*WORK ITEM*
Output begins at the line with "[00:00:00.90 to 00:00:01.80]" and ends at the last line of the records below. Copy each line in that span exactly, and leave out pictures.

*Dataset records*
☆ ☆ ☆
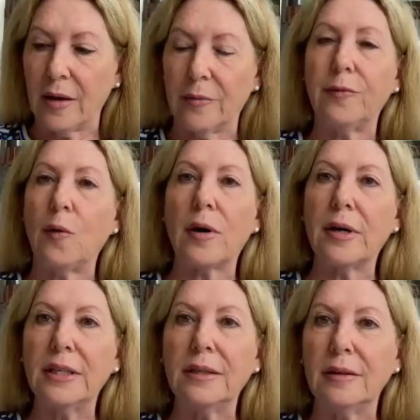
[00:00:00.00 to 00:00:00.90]

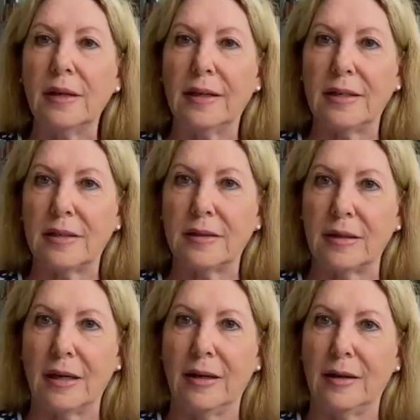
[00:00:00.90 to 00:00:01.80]
foreign
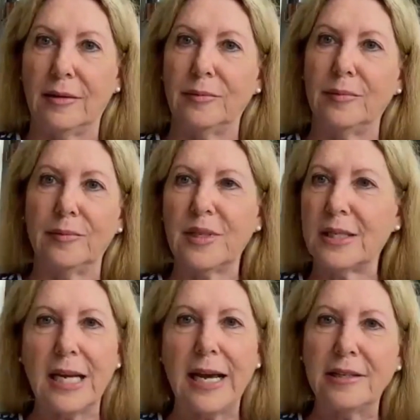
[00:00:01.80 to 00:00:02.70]

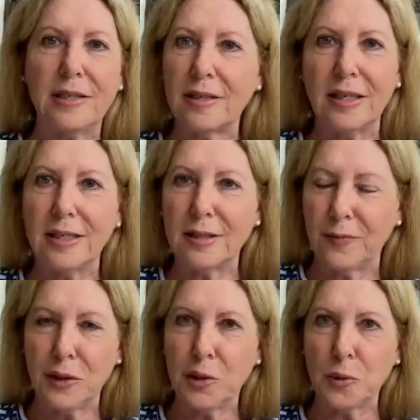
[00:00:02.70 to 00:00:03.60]
state
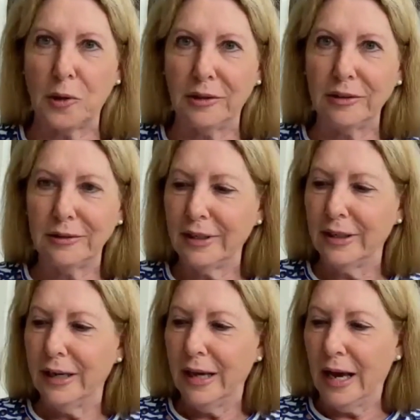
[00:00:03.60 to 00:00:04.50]
individual,
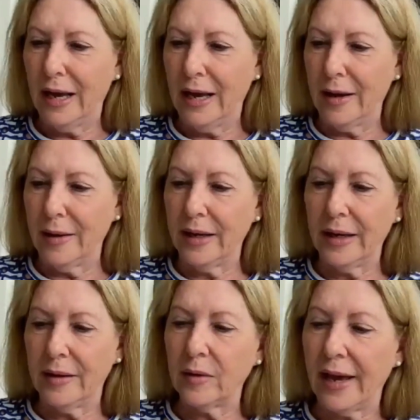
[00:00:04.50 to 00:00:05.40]

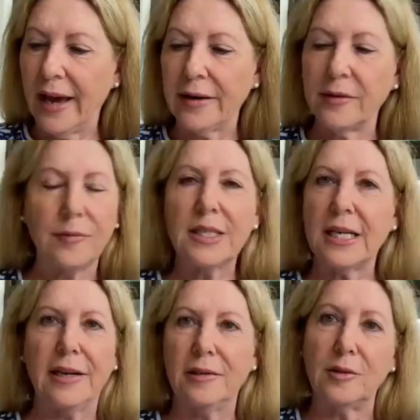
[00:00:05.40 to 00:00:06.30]
head of
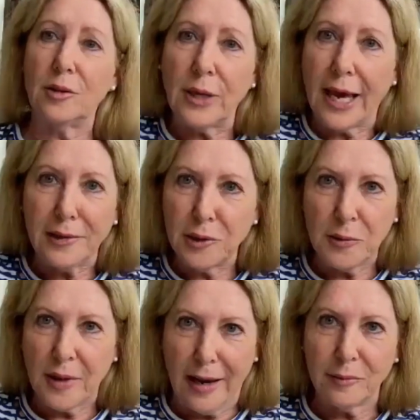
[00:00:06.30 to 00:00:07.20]
state. You can't do
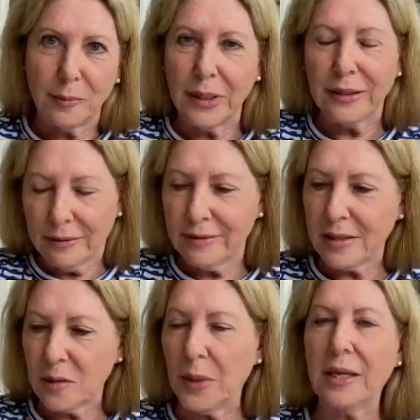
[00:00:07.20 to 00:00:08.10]
that, but
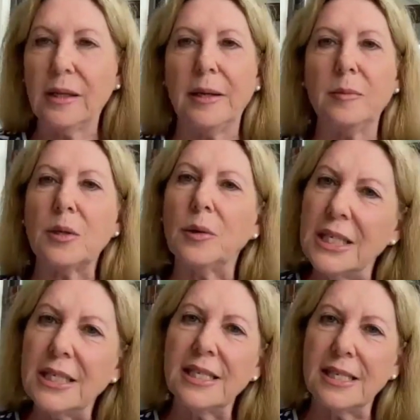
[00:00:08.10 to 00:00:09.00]
that's what he claims. So
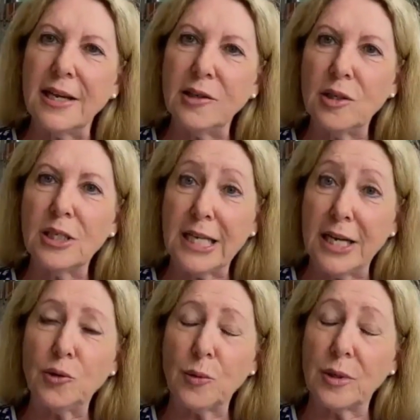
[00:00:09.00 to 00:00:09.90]
he's a
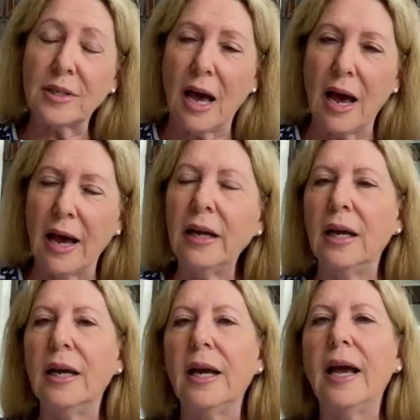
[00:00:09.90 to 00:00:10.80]
dangerous guy,
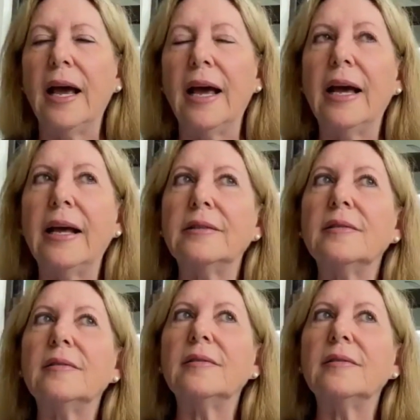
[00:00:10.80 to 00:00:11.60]
and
☆ ☆ ☆
*ANSWER*
[00:00:00.90 to 00:00:01.80]
foreign
[00:00:01.80 to 00:00:02.70]

[00:00:02.70 to 00:00:03.60]
state
[00:00:03.60 to 00:00:04.50]
individual,
[00:00:04.50 to 00:00:05.40]

[00:00:05.40 to 00:00:06.30]
head of
[00:00:06.30 to 00:00:07.20]
state. You can't do
[00:00:07.20 to 00:00:08.10]
that, but
[00:00:08.10 to 00:00:09.00]
that's what he claims. So
[00:00:09.00 to 00:00:09.90]
he's a
[00:00:09.90 to 00:00:10.80]
dangerous guy,
[00:00:10.80 to 00:00:11.60]
and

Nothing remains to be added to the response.